Twenty-five years old with a single camera body and lens in hand, Steven Rubin hitched a ride in 1982 to rural Somerset County in northwestern Maine and embarked on a project that would continue for more than 30 years.
Now a selection of the images Rubin captured during his decades-long project in this little-visited region of the U.S. will soon get a rare showing in Los Angeles. “Vacationland” goes up at the drkrm gallery from April 28 through May 26.
A graduate from Reed College with a degree in sociology, Rubin had originally come out to the East Coast from Oregon to enroll at the then Maine Photographic Workshops (now the Maine Media Workshops) in Rockport. After documenting the effects of the early 1980s recession on families nearby, he wanted to see how the economic downturn was being handled by locals far from the highways, historic lighthouses and second homes of the Maine coast. On a tip from a friend, Rubin headed inland and settled upon an abandoned shack as his home base and a schedule of hitching four to eight hours between the countryside to take pictures and Rockport to develop them.
Taking prints back to his subjects as a thank-you for their time and trust, Rubin was eventually let into the lives of local families—as well as some of their homes to crash on floors and couches—as he continued his work throughout Central Maine.

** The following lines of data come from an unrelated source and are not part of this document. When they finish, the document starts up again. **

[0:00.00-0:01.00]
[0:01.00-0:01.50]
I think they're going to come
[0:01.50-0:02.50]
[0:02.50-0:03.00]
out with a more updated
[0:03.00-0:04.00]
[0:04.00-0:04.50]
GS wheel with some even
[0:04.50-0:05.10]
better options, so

What he has witnessed is a part of the country largely unbuffeted by the usual economic ups and downs seen elsewhere. For many in the area times are always tough. According to the U.S. Bureau of Economic Analysis, per capita income has been increasing in Somerset County but has ranked at or near the bottom among Maine’s 16 counties throughout the many years of Rubin’s project. Residents get by through resourcefully cobbling together seasonal and part-time jobs, hunting, fix-it know-how and the support of their communities.

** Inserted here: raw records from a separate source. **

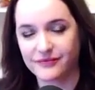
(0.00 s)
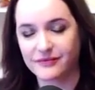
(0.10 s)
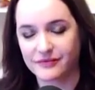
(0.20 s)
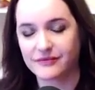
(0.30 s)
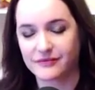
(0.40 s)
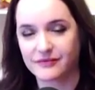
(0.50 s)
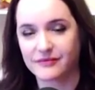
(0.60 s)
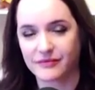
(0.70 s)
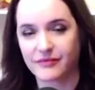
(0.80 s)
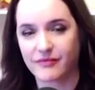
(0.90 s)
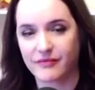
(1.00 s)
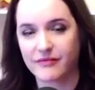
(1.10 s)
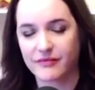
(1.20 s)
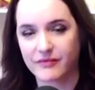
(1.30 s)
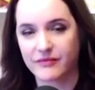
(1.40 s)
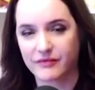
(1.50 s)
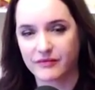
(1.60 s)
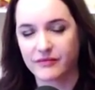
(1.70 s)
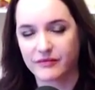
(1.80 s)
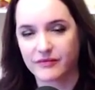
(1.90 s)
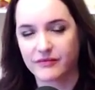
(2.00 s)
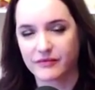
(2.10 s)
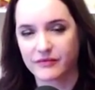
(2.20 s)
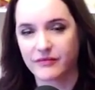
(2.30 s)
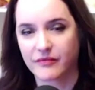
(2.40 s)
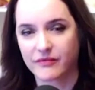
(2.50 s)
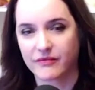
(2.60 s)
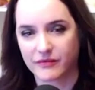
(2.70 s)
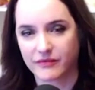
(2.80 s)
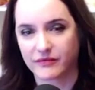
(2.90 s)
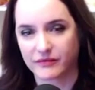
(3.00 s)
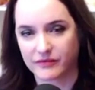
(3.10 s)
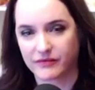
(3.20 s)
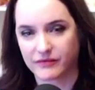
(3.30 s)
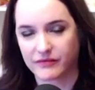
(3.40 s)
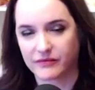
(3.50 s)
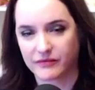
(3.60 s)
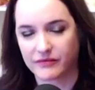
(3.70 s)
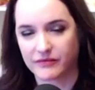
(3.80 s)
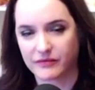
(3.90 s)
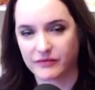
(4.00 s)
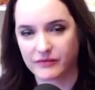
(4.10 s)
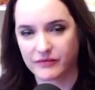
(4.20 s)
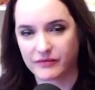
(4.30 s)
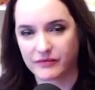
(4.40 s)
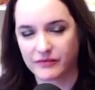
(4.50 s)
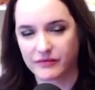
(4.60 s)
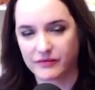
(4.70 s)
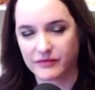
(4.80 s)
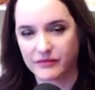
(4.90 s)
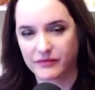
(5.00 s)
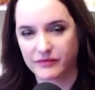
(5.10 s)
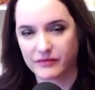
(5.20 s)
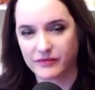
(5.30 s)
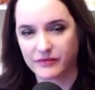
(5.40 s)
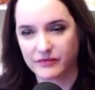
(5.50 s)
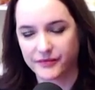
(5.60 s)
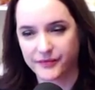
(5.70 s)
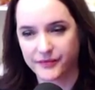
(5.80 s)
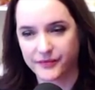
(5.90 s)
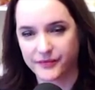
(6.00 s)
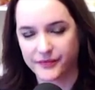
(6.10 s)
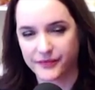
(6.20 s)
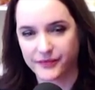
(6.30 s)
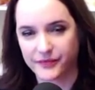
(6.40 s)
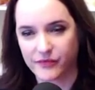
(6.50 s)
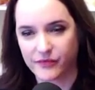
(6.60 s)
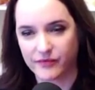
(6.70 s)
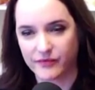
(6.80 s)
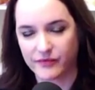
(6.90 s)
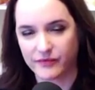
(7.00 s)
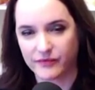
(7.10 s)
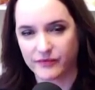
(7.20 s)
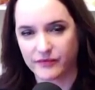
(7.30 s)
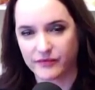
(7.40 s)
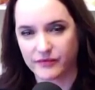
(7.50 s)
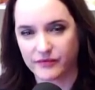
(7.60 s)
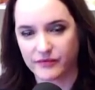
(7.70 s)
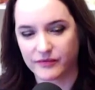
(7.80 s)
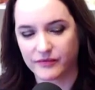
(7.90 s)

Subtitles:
(not speaking)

“When I met some of these families, I was completely in awe of them in many ways,” said Rubin, now an assistant professor of art in the Photography Program at Penn State University. “I think as an outsider and someone who didn’t have the background that they did, I was really quite taken by how they survived, by their strength, by their colorful t-shirts, by their resourcefulness.”

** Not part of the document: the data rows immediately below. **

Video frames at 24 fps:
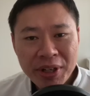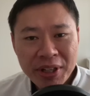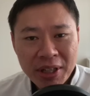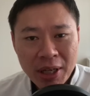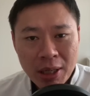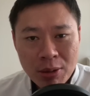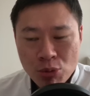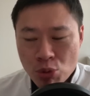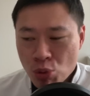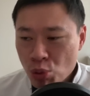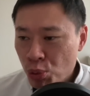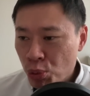it
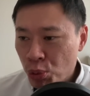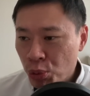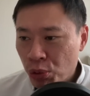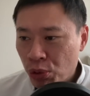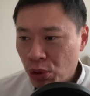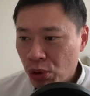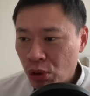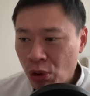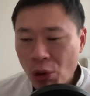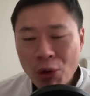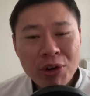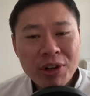comes to
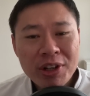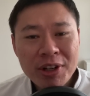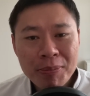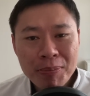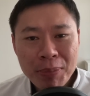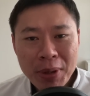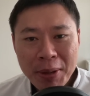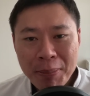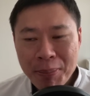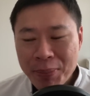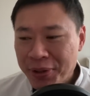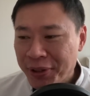toilet
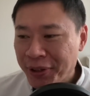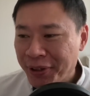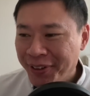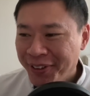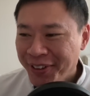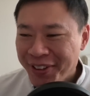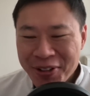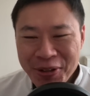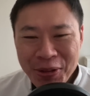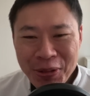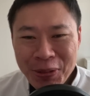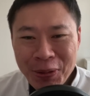paper,
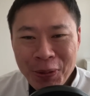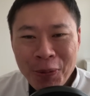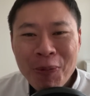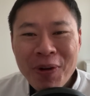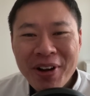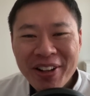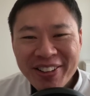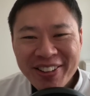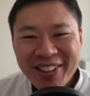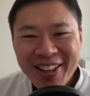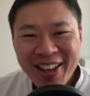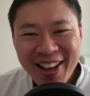no
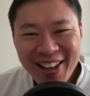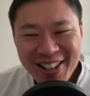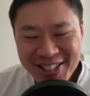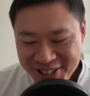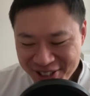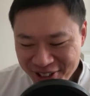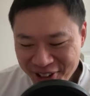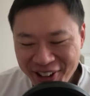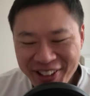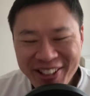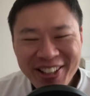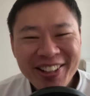one
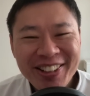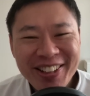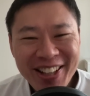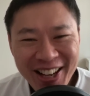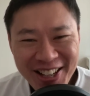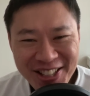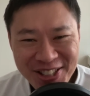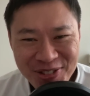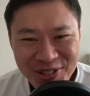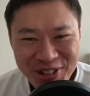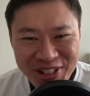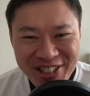cares whether
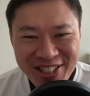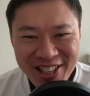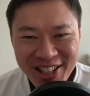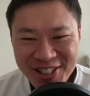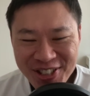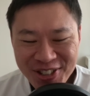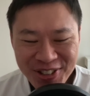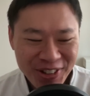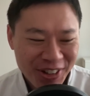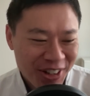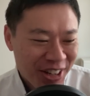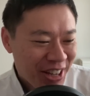there's
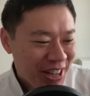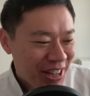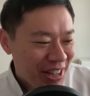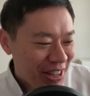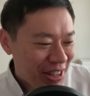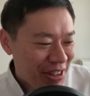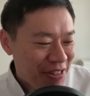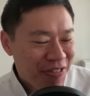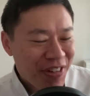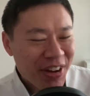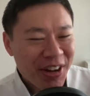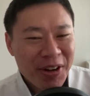recession or...
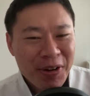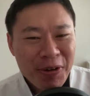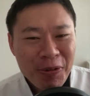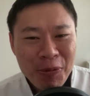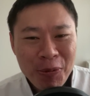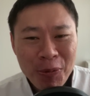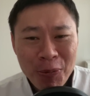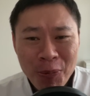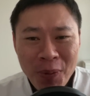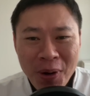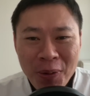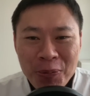In fact,
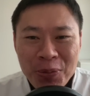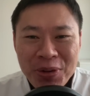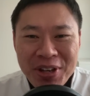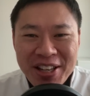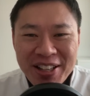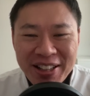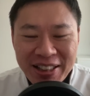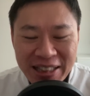what we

Rubin sought to avoid the stereotypes of people broken by their struggles or heroically pulling themselves up by their bootstraps. Influenced not only by legendary photographer Dorothea Lange but also anthropologist Clifford Geertz, Rubin aimed at creating a body of work that functioned as a “thick description,” a finely detailed document for understanding the context of human actions. Achieving that goal required time.
Since 1982, Rubin has returned to this project 10 times to capture daily rhythms and rituals and how the people he’d come to know changed, grew up, forged intense family bonds and frequently returned home despite finding good jobs elsewhere.
“I think so many of us—who move around different parts of the country, different parts of the world—we spend a lot of our lives looking for that sense of community. And these people have it,” Rubin said.
He’s planning to return again this summer to Maine, this time possibly shooting digitally rather than on his trusty Kodak Tri-X.
Steven Rubin’s photography has appeared in magazines including National Geographic, The New York Times, Stern and TIME. The series is on display at drkrm in Los Angeles, April 28 – May 26.